Each line from the opening of the material through the line holding "[0:00.00-0:11.20]" needs to be returned exactly, with the pictures left out.

- Opening Delimiter -

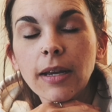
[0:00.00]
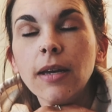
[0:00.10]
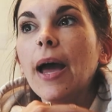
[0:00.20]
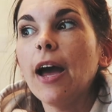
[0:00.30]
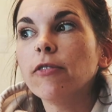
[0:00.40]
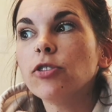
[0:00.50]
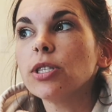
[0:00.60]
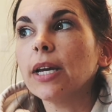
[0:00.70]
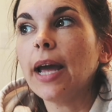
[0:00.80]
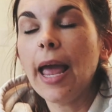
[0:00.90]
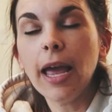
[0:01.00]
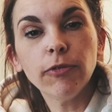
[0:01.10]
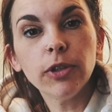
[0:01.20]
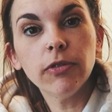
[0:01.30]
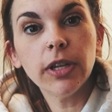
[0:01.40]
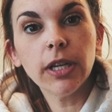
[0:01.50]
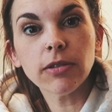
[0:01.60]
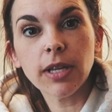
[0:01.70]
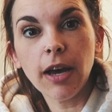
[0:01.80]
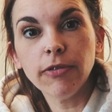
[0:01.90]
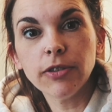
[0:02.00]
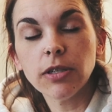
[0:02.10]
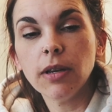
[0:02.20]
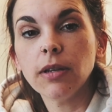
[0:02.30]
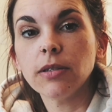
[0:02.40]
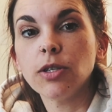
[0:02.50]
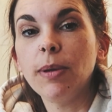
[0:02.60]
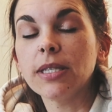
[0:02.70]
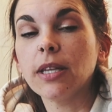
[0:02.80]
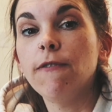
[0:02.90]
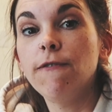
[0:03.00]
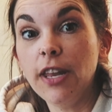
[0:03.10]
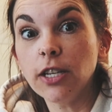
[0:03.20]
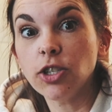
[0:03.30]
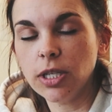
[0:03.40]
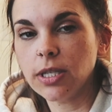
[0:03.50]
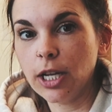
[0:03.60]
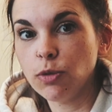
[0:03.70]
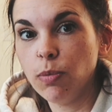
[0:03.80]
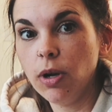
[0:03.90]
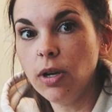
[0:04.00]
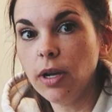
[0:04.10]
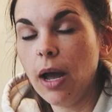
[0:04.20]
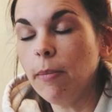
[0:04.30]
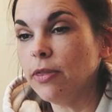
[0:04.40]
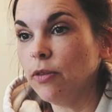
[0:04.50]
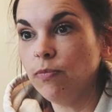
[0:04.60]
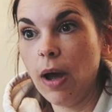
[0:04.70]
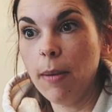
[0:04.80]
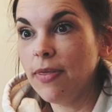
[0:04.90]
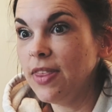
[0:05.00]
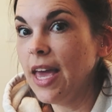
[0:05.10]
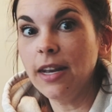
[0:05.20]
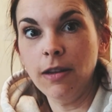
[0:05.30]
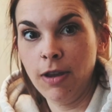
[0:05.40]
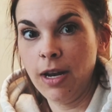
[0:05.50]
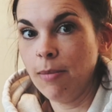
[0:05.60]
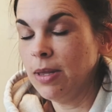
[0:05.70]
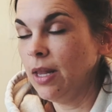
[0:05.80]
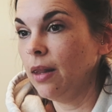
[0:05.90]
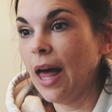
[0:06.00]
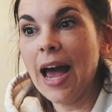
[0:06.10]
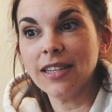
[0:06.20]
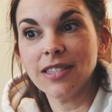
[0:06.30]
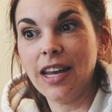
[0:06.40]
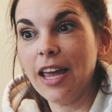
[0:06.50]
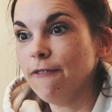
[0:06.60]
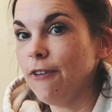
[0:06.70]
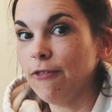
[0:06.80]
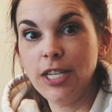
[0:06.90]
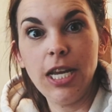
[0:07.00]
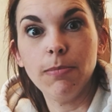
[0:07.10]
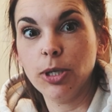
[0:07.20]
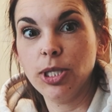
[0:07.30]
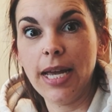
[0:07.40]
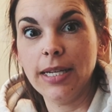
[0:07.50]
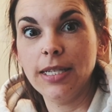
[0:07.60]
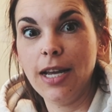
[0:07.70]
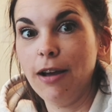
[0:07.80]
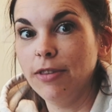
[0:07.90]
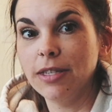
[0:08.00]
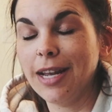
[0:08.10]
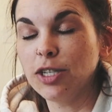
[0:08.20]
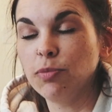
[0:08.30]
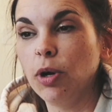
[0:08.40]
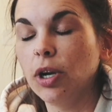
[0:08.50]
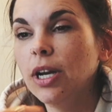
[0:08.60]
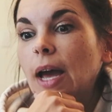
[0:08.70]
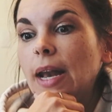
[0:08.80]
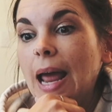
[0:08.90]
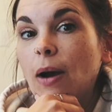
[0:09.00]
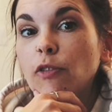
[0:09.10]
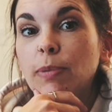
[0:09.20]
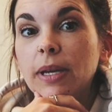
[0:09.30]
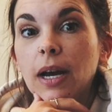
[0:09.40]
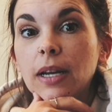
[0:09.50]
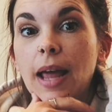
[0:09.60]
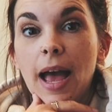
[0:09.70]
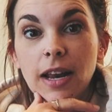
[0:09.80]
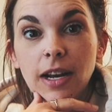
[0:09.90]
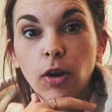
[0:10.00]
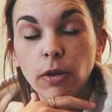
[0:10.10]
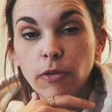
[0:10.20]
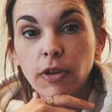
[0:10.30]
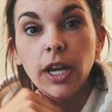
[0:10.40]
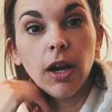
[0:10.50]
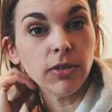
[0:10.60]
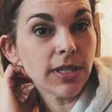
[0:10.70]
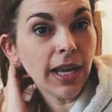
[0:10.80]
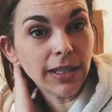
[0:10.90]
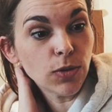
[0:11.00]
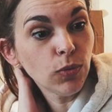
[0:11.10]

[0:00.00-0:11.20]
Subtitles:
I have just like a handful of videos left to basically finish the sketchbook. I'm at the end of it. I'm in the last like 15% of the sketchbook. And now I've begun editing all the videos, and it's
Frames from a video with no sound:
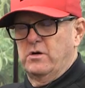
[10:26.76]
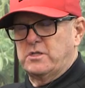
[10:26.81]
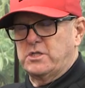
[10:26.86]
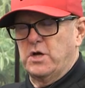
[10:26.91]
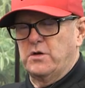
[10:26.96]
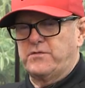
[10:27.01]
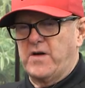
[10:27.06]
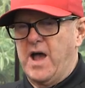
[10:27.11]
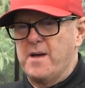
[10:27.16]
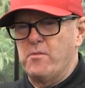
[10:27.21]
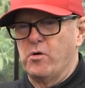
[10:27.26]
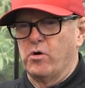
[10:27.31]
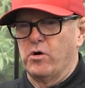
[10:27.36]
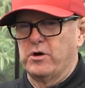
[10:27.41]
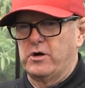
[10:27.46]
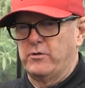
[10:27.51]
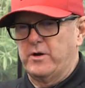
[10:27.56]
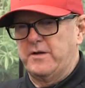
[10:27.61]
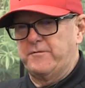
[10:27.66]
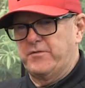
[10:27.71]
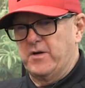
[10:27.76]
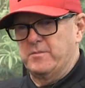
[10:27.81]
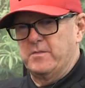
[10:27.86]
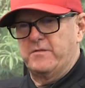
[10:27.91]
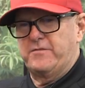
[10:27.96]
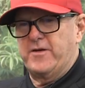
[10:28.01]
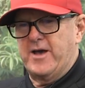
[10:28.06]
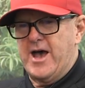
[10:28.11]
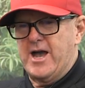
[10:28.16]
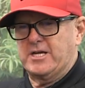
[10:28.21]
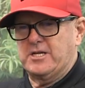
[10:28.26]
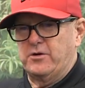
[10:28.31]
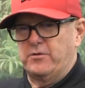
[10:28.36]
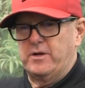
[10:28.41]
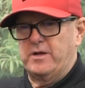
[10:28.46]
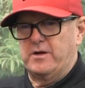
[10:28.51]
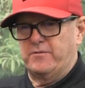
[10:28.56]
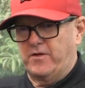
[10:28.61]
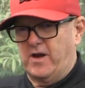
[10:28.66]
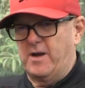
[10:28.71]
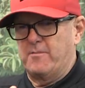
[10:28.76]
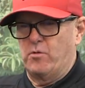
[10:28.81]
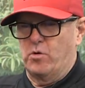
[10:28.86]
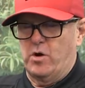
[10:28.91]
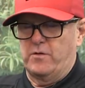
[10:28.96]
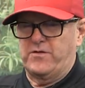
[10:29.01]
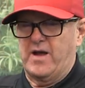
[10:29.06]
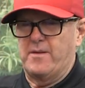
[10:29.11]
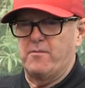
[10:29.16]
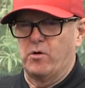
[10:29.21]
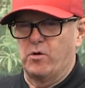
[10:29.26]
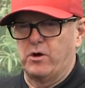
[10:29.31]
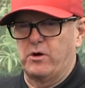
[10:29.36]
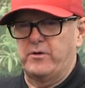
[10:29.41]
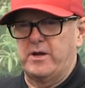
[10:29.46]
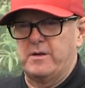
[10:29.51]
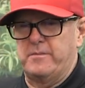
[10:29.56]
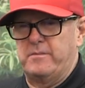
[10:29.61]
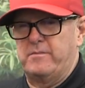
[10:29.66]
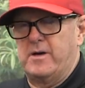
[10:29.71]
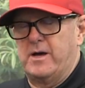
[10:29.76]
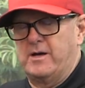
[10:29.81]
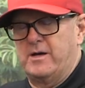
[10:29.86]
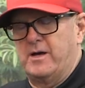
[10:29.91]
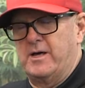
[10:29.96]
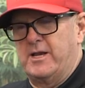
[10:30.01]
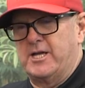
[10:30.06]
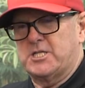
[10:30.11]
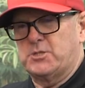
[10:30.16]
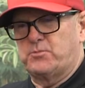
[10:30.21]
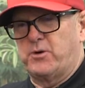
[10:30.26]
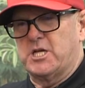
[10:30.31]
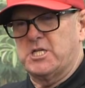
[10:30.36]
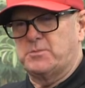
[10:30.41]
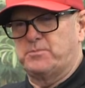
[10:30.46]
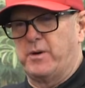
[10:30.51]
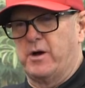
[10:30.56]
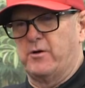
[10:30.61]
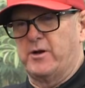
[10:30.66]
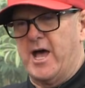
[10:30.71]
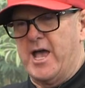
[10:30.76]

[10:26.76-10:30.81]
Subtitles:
if I'm ordering from the factory, if I'm ordering an Express boat,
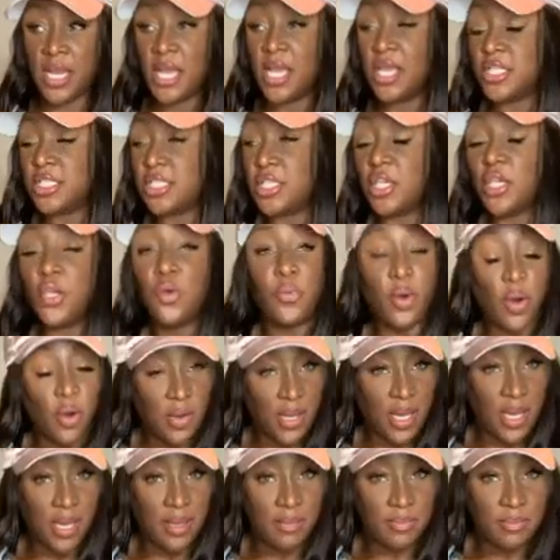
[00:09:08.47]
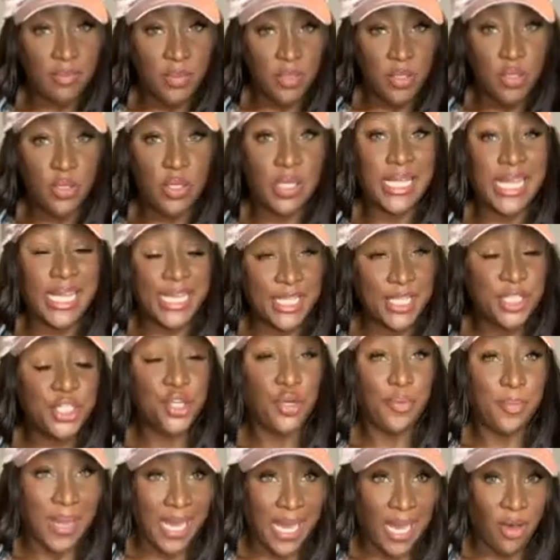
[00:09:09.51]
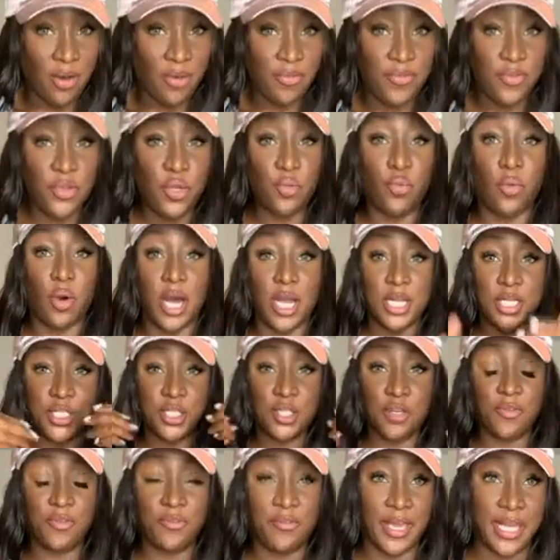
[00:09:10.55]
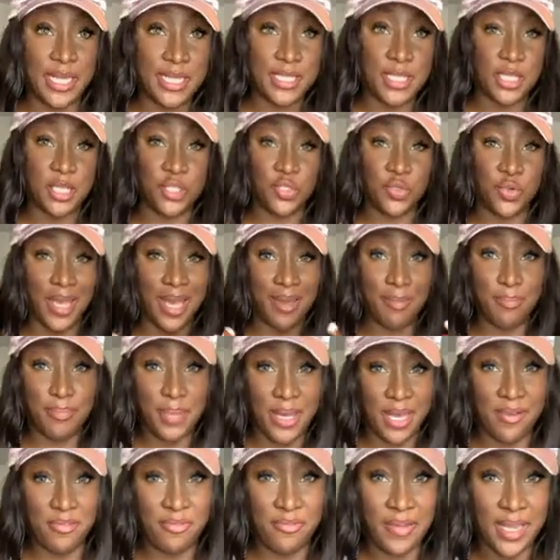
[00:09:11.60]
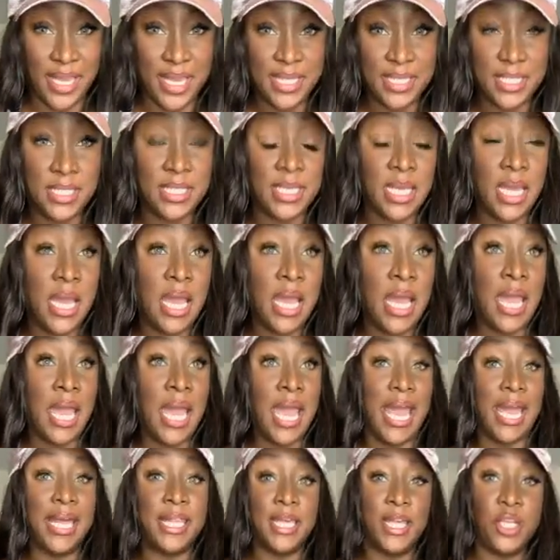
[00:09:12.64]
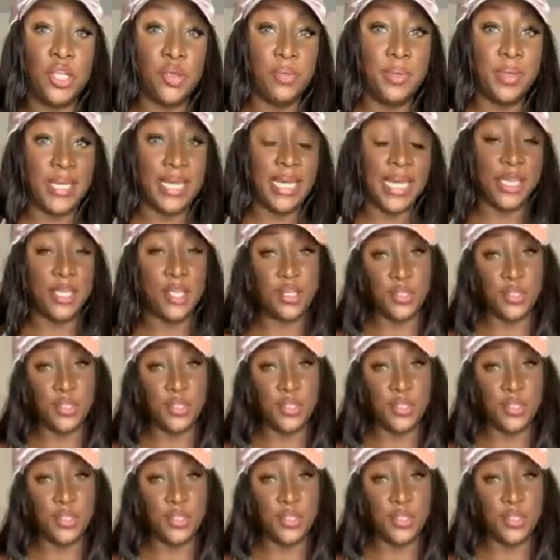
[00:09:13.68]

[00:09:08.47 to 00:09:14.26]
So you woke up, you cleaned your mouth, you washed your face because you have bed face. And then you begin your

- Closing Delimiter -

> **Your response**
[0:00.00]
[0:00.10]
[0:00.20]
[0:00.30]
[0:00.40]
[0:00.50]
[0:00.60]
[0:00.70]
[0:00.80]
[0:00.90]
[0:01.00]
[0:01.10]
[0:01.20]
[0:01.30]
[0:01.40]
[0:01.50]
[0:01.60]
[0:01.70]
[0:01.80]
[0:01.90]
[0:02.00]
[0:02.10]
[0:02.20]
[0:02.30]
[0:02.40]
[0:02.50]
[0:02.60]
[0:02.70]
[0:02.80]
[0:02.90]
[0:03.00]
[0:03.10]
[0:03.20]
[0:03.30]
[0:03.40]
[0:03.50]
[0:03.60]
[0:03.70]
[0:03.80]
[0:03.90]
[0:04.00]
[0:04.10]
[0:04.20]
[0:04.30]
[0:04.40]
[0:04.50]
[0:04.60]
[0:04.70]
[0:04.80]
[0:04.90]
[0:05.00]
[0:05.10]
[0:05.20]
[0:05.30]
[0:05.40]
[0:05.50]
[0:05.60]
[0:05.70]
[0:05.80]
[0:05.90]
[0:06.00]
[0:06.10]
[0:06.20]
[0:06.30]
[0:06.40]
[0:06.50]
[0:06.60]
[0:06.70]
[0:06.80]
[0:06.90]
[0:07.00]
[0:07.10]
[0:07.20]
[0:07.30]
[0:07.40]
[0:07.50]
[0:07.60]
[0:07.70]
[0:07.80]
[0:07.90]
[0:08.00]
[0:08.10]
[0:08.20]
[0:08.30]
[0:08.40]
[0:08.50]
[0:08.60]
[0:08.70]
[0:08.80]
[0:08.90]
[0:09.00]
[0:09.10]
[0:09.20]
[0:09.30]
[0:09.40]
[0:09.50]
[0:09.60]
[0:09.70]
[0:09.80]
[0:09.90]
[0:10.00]
[0:10.10]
[0:10.20]
[0:10.30]
[0:10.40]
[0:10.50]
[0:10.60]
[0:10.70]
[0:10.80]
[0:10.90]
[0:11.00]
[0:11.10]

[0:00.00-0:11.20]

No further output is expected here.